Touch: The First Language of Love

Touch is the first sense we acquire and the secret weapon in many a successful relationship. Here’s how to regain fluency in your first language.

You’re in a crowded subway car on a Tuesday morning, or perhaps on a city bus. Still-sleepy commuters, lulled by vibrations, remain hushed, yet silently broadcast their thoughts.
A toddler in his stroller looks warily at his fellow passengers, brows stitched with concern. He turns to his mom for reassurance, reaching out a small hand. She quietly takes it, squeezes, and releases. He relaxes, smiles, turns away — then back to mom. She takes his hand again: squeeze and release.

A young woman in her 20, wearing a skirt and blazer, sits stiffly, a leather-bound portfolio on her lap.
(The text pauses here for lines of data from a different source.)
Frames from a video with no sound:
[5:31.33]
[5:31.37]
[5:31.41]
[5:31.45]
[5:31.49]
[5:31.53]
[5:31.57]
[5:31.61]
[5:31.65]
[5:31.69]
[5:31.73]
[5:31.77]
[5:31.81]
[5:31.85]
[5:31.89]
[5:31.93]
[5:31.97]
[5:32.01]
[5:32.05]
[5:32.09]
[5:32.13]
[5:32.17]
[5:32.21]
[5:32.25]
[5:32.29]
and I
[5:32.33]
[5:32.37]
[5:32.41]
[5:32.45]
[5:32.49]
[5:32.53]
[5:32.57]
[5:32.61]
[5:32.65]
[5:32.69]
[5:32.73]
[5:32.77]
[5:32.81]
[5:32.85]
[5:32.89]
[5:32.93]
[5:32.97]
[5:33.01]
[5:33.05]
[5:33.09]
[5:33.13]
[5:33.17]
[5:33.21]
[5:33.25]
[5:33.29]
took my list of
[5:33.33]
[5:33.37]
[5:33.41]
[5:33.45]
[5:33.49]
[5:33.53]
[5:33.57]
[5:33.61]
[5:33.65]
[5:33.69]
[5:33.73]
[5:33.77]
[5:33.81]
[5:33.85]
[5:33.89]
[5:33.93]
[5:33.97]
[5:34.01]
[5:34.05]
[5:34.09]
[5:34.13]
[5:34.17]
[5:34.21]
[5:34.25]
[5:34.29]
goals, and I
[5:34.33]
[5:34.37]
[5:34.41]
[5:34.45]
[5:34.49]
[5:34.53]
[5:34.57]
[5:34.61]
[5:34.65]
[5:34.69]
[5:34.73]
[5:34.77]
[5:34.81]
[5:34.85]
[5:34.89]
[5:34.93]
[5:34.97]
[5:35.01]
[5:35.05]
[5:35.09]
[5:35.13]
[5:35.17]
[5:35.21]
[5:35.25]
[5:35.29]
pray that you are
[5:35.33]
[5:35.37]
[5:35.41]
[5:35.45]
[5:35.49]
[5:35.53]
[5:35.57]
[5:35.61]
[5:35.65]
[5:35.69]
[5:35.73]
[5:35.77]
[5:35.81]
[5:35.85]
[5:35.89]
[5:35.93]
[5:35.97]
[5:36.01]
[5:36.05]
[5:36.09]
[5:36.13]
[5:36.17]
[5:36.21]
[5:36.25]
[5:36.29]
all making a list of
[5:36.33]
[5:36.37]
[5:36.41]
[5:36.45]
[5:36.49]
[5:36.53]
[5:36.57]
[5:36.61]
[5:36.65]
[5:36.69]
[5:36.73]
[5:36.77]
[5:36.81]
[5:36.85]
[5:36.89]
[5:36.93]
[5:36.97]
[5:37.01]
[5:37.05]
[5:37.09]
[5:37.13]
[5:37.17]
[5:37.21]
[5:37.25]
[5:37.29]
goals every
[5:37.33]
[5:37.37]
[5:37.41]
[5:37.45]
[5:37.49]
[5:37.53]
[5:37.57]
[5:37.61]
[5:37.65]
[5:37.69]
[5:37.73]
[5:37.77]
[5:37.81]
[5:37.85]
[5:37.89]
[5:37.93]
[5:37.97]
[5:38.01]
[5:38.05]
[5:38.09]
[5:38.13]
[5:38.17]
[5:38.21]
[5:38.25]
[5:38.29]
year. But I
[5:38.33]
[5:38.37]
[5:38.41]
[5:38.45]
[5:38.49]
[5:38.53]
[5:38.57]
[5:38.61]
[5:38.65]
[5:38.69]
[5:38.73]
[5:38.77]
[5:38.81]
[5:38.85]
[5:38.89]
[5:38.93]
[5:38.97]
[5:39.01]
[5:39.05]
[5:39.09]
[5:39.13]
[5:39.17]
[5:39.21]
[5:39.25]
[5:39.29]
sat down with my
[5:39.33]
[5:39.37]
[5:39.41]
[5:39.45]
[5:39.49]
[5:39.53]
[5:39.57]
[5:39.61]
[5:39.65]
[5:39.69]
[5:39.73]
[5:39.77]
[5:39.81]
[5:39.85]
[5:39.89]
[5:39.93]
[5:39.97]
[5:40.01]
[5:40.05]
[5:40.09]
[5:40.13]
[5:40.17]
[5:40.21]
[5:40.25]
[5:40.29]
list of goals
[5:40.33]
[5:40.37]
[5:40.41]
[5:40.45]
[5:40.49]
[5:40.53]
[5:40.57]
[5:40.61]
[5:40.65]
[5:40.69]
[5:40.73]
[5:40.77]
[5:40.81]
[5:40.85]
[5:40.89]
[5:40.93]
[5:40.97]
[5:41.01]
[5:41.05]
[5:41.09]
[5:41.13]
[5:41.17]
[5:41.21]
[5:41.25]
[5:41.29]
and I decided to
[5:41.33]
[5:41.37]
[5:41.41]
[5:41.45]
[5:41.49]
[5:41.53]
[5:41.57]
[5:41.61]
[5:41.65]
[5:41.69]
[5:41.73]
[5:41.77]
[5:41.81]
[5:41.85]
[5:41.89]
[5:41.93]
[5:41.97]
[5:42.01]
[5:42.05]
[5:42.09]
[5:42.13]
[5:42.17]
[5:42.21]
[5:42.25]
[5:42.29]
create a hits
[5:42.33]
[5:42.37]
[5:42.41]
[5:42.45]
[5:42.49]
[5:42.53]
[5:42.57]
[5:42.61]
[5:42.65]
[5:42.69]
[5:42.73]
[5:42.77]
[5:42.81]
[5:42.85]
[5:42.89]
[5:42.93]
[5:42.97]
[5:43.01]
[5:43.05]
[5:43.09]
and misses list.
She repeatedly pushes a few blonde wisps off her face, then touches her neck, her subconscious movements both revealing and relieving her anxiety about her 9 a.m. interview.

A couple propped against a pole share messages of affection; she rubs his arms with her hands, he nuzzles his face in her hair.

A middle-aged woman, squished into a corner, assuredly bumps the young man beside her with her elbow and hip. The message is clear; he instantly adjusts to make room.

Probing our ability to communicate nonverbally is hardly a new psychological tack; researchers have long documented the complex emotions and desires that our posture, motions, and expressions reveal.

Yet until recently, the idea that people can impart and interpret emotional content via another nonverbal modality — touch— seemed iffy, even to researchers, such as DePauw University psychologist Matthew Hertenstein, who study it.

In 2009, Hertenstein demonstrated that we have an innate ability to decode emotions via touch alone. In a series of studies, Hertenstein had volunteers attempt to communicate a list of emotions to a blindfolded stranger solely through touch. Many participants were apprehensive about the experiment. “This is a touch-phobic society,” he says. “We’re not used to touching strangers, or even our friends, necessarily.”

But touch they did— it was, after all, for science. The results suggest that for all our caution about touching, we come equipped with an ability to send and receive emotional signals solely by doing so.

Participants communicated eight distinct emotions — anger, fear, disgust, love, gratitude, sympathy, happiness, and sadness — with accuracy rates as high as 78 percent. “I was surprised,” Hertenstein admits. “I thought the accuracy would be at chance level,” about 25 percent.

Previous studies by Hertenstein and others have produced similar findings abroad, including in Spain (where people were better at communicating via touch than in America) and the U.K. research has also been conducted in Pakistan and Turkey. “Everywhere we’ve studied this, people seem able to do it,” he says.